J'ai élaboré Diára à partir d’un certain nombre de personnes que j’avais déjà rencontrées, en Guinée-Bissau mais pas seulement. J'ai une amie très proche, qui est beaucoup plus âgée que le personnage, mais qui fait le même travail au Cap-Vert, alors j'ai aussi copié certaines de ses caractéristiques. Jonathan Guilherme a été le plus difficile à trouver. J’avais déjà rencontré tous les gens de la communauté queer de Bissau qui sont dans le film, mais on avait encore du chemin à faire, de sorte que j’ai commencé à chercher quelqu’un d'ailleurs, du Brésil, qui puisse incarner ce sentiment de déplacement qu’ils ont tous. Un jour, en consultant l’Instagram d’un acteur, j'ai répéré un ami de cet acteur : c'était Jonathan [Guilherme]. Bien qu'il ne soit pas comédien, je me suis mis à le suivre, et je suis tombé totalement amoureux.
J’entends plus de plus en plus de réalisateurs mentionner Instagram comme bon moyen de trouver des interprètes pour ce genre de rôle, par rapport aux listings et banques de données traditionnels.
Je fais beaucoup de casting sur Instagram.
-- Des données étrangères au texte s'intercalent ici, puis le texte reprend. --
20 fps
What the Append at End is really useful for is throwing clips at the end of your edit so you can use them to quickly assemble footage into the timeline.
Je ne me suis créé un compte que pour ça !
Pouvez-vous nous en dire plus sur la manière dont le film décrit les inégalités maintenues entre l’Europe et l’Afrique, et comment elles sont facilitées par le capitalisme moderne ? Je suppose que c’est réaliste de montrer que les efforts des ONG sont vains.
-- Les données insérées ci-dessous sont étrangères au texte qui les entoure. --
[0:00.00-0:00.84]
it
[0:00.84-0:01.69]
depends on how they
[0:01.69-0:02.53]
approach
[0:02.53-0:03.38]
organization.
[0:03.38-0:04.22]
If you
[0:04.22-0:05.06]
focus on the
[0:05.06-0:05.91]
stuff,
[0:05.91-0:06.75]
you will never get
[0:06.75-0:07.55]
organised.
C’est un des thèmes centraux du film : la relation entre l’Europe et le reste du monde, la domination et l'hégémonie de l’Europe ailleurs dans le monde. Je pense qu'elle se perpétue de différentes manières, notamment à travers le pouvoir qu'ont l'Europe et l'Occident à travers la coopération internationale : les ONG, les constructions d'infrastructures, tout ça. L'élément principal n'est pas que ces infrastructures sont très nécessaires et très importantes, mais la manière dont le relation perpétue ce qu’on pourrait appeler un "néocolonialisme". Avec ce film, je voulais examiner les mécanismes sur lesquels tout cela repose et observer les personnages dans cet environnement.
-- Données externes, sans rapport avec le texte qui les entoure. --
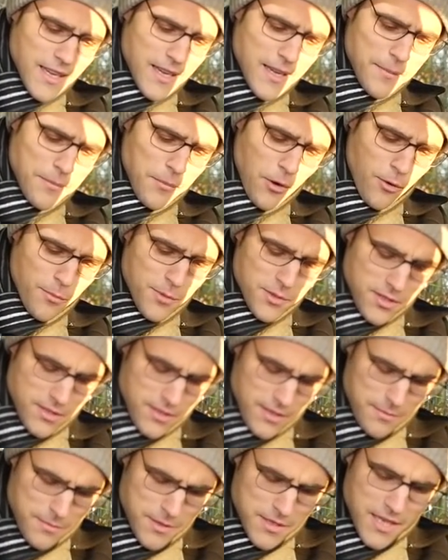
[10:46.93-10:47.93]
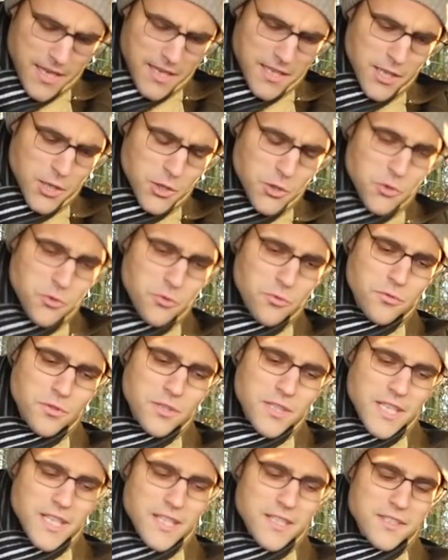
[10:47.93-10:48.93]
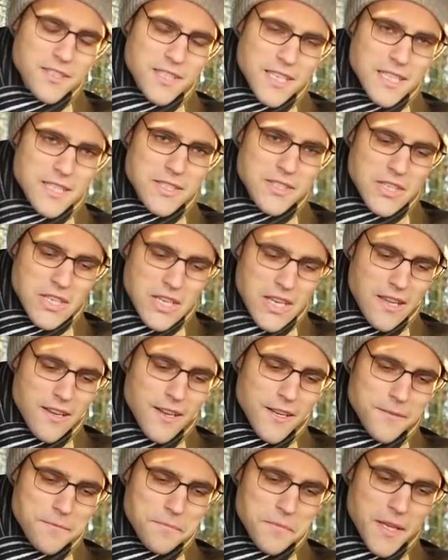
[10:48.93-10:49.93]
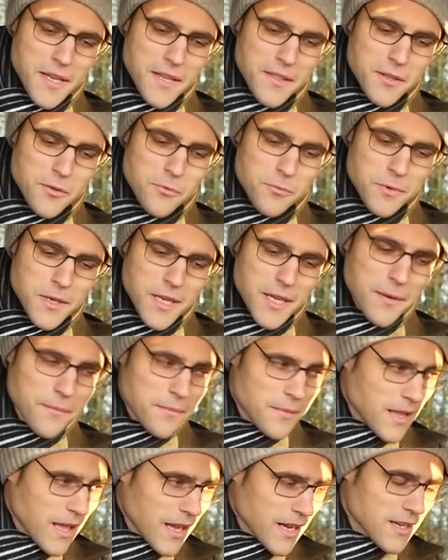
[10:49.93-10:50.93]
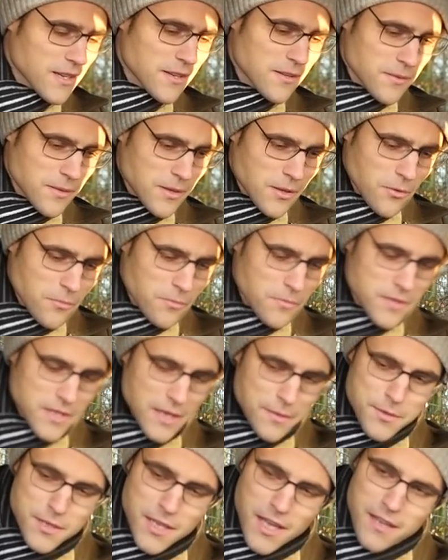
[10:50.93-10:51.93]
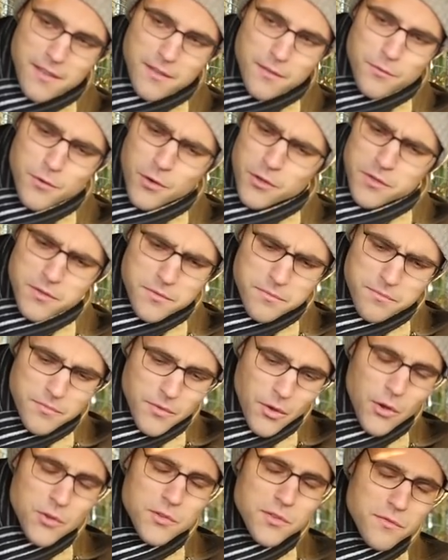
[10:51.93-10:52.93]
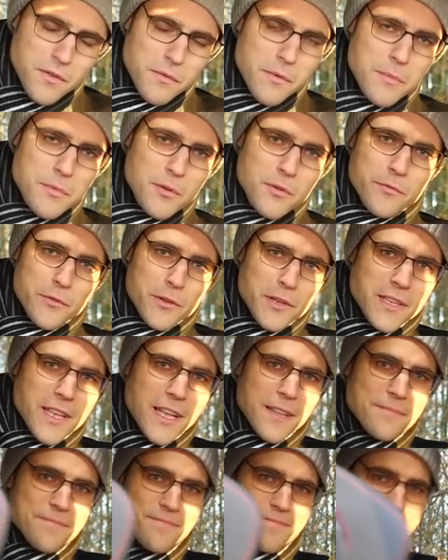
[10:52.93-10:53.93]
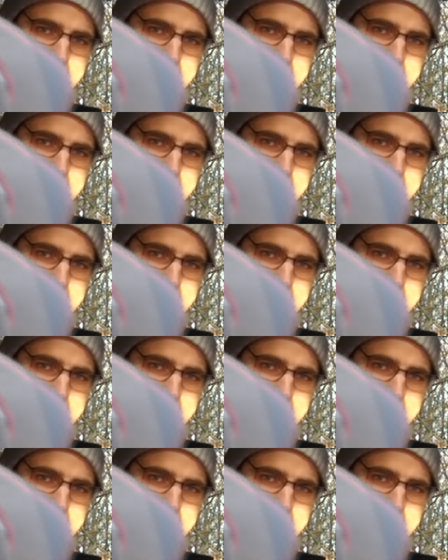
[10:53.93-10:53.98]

um, almost imitating two single seats here in the rear, like, you know, same style in the front, also very beautifully done.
En quoi l’identité sexuelle fluide de Sérgio (sa bisexualité) est-elle liée à tout ce qu’il traverse dans ce travail compliqué ? Je pense que c’est un mystère pour le public, et pour lui aussi.
Il y a un lien direct en ce que ces déséquilibres de pouvoir sont cachés. Ils sont toujours liés au désir aussi, d'une manière ou d'une autre, et ce n’est pas difficile de trouver des expats qui commentent la facilité de l'accès aux corps, là-bas. Ça fait très forte impression aux gens qui vont là-bas pour travailler. De nouveau, j’ai cherché cette communauté de gens qui vont travailler pour des ONG et sont comme moi à bien des égards, dans leurs croyances et leur système moral et éthique, mais se trouvent soudain dans une situation où ça devient une composante très forte. Le fait qu’on soit déplacé, aussi, crée un sentiment de liberté et de libération qui est connecté à la sexualité.